Task instructions —
Each entry here needs to be given again exactly.

Listed entries —
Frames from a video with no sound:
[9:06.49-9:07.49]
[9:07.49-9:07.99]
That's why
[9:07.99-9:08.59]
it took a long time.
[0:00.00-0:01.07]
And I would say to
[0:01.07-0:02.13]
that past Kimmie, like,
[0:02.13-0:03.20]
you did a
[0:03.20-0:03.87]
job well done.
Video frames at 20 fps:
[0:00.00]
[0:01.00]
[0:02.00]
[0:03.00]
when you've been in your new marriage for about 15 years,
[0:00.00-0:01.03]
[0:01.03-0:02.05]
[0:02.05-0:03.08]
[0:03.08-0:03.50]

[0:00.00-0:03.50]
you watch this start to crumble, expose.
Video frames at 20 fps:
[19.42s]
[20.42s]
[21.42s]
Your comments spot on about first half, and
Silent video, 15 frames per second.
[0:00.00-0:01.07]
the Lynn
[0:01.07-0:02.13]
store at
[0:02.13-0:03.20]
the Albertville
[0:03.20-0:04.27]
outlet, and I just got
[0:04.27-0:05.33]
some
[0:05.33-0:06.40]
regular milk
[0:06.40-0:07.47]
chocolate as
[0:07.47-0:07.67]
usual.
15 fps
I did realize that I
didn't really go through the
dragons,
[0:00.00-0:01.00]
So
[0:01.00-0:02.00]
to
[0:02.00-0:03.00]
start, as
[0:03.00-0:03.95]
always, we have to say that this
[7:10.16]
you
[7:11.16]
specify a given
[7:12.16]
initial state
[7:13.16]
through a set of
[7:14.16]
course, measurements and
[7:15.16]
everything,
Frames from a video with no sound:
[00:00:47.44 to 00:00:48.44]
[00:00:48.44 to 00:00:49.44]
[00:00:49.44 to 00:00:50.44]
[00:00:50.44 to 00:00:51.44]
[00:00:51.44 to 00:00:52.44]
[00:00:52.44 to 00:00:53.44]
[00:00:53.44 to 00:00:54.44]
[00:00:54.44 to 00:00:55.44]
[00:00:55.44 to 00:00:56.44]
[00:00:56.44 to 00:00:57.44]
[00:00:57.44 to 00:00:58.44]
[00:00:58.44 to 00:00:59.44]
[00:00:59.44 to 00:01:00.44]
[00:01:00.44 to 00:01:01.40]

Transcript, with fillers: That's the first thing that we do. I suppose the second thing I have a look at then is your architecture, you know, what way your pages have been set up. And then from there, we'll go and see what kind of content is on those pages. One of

Solution to this problem —
Frames from a video with no sound:
[9:06.49-9:07.49]
[9:07.49-9:07.99]
That's why
[9:07.99-9:08.59]
it took a long time.
[0:00.00-0:01.07]
And I would say to
[0:01.07-0:02.13]
that past Kimmie, like,
[0:02.13-0:03.20]
you did a
[0:03.20-0:03.87]
job well done.
Video frames at 20 fps:
[0:00.00]
[0:01.00]
[0:02.00]
[0:03.00]
when you've been in your new marriage for about 15 years,
[0:00.00-0:01.03]
[0:01.03-0:02.05]
[0:02.05-0:03.08]
[0:03.08-0:03.50]

[0:00.00-0:03.50]
you watch this start to crumble, expose.
Video frames at 20 fps:
[19.42s]
[20.42s]
[21.42s]
Your comments spot on about first half, and
Silent video, 15 frames per second.
[0:00.00-0:01.07]
the Lynn
[0:01.07-0:02.13]
store at
[0:02.13-0:03.20]
the Albertville
[0:03.20-0:04.27]
outlet, and I just got
[0:04.27-0:05.33]
some
[0:05.33-0:06.40]
regular milk
[0:06.40-0:07.47]
chocolate as
[0:07.47-0:07.67]
usual.
15 fps
I did realize that I
didn't really go through the
dragons,
[0:00.00-0:01.00]
So
[0:01.00-0:02.00]
to
[0:02.00-0:03.00]
start, as
[0:03.00-0:03.95]
always, we have to say that this
[7:10.16]
you
[7:11.16]
specify a given
[7:12.16]
initial state
[7:13.16]
through a set of
[7:14.16]
course, measurements and
[7:15.16]
everything,
Frames from a video with no sound:
[00:00:47.44 to 00:00:48.44]
[00:00:48.44 to 00:00:49.44]
[00:00:49.44 to 00:00:50.44]
[00:00:50.44 to 00:00:51.44]
[00:00:51.44 to 00:00:52.44]
[00:00:52.44 to 00:00:53.44]
[00:00:53.44 to 00:00:54.44]
[00:00:54.44 to 00:00:55.44]
[00:00:55.44 to 00:00:56.44]
[00:00:56.44 to 00:00:57.44]
[00:00:57.44 to 00:00:58.44]
[00:00:58.44 to 00:00:59.44]
[00:00:59.44 to 00:01:00.44]
[00:01:00.44 to 00:01:01.40]

Transcript, with fillers: That's the first thing that we do. I suppose the second thing I have a look at then is your architecture, you know, what way your pages have been set up. And then from there, we'll go and see what kind of content is on those pages. One of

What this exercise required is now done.